Available records:
##############################

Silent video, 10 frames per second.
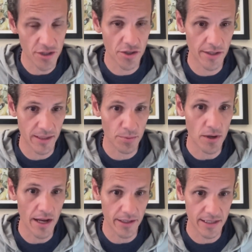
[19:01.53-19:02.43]
are creating
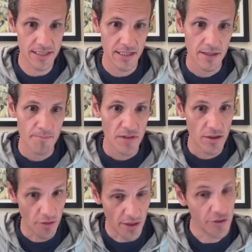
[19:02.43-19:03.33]
products,
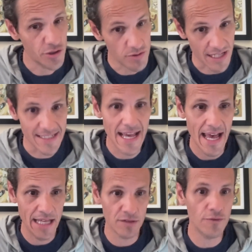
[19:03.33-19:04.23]
they'll use a
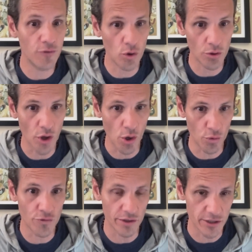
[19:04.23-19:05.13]
10-fold
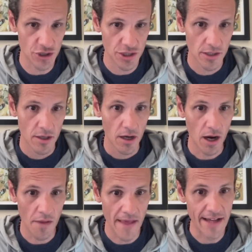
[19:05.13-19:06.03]
overage
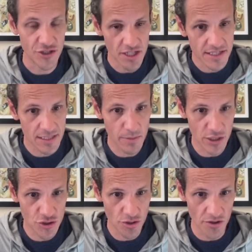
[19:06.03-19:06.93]
on that just to make
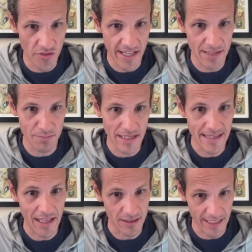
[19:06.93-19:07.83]
sure that they can meet
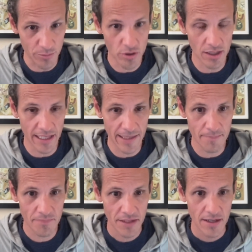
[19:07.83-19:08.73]
that label
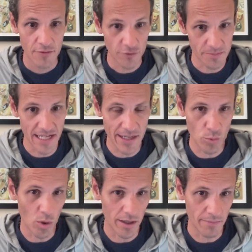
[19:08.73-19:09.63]
claim from day
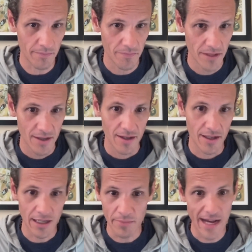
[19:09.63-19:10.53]
one.
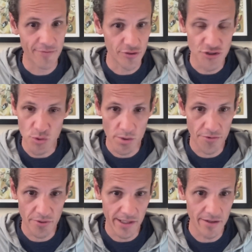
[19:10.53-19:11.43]
After 2 or
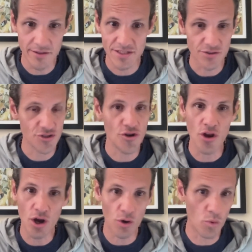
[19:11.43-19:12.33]
3 years, there's
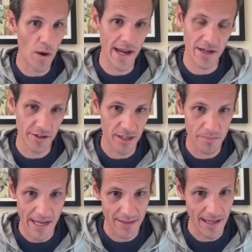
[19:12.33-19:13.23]
no way you're going to
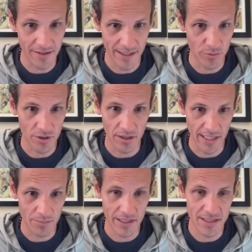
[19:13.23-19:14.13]
make that label
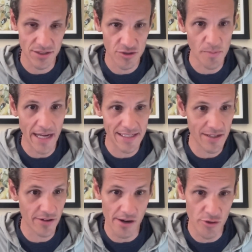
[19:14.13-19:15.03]
claim because those
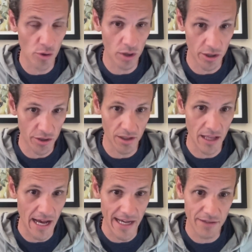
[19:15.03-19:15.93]
bacteria are no longer
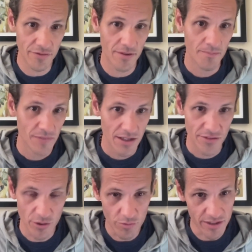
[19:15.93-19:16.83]
alive.
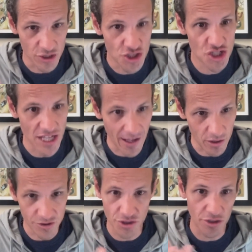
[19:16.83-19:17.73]
They're really
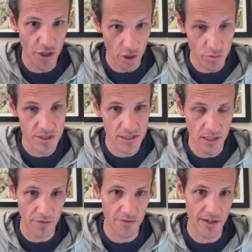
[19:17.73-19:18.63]
shells or ghosts
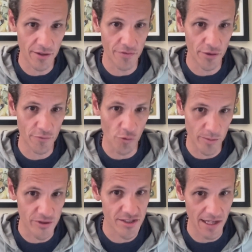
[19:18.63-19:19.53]
of their
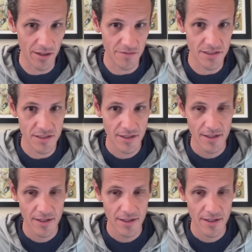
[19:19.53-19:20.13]
former selves.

##############################

Write out exactly the lines from the one containing "[19:05.13-19:06.03]" through the end of the records above, both included, leaving all pictures out.

[19:05.13-19:06.03]
overage
[19:06.03-19:06.93]
on that just to make
[19:06.93-19:07.83]
sure that they can meet
[19:07.83-19:08.73]
that label
[19:08.73-19:09.63]
claim from day
[19:09.63-19:10.53]
one.
[19:10.53-19:11.43]
After 2 or
[19:11.43-19:12.33]
3 years, there's
[19:12.33-19:13.23]
no way you're going to
[19:13.23-19:14.13]
make that label
[19:14.13-19:15.03]
claim because those
[19:15.03-19:15.93]
bacteria are no longer
[19:15.93-19:16.83]
alive.
[19:16.83-19:17.73]
They're really
[19:17.73-19:18.63]
shells or ghosts
[19:18.63-19:19.53]
of their
[19:19.53-19:20.13]
former selves.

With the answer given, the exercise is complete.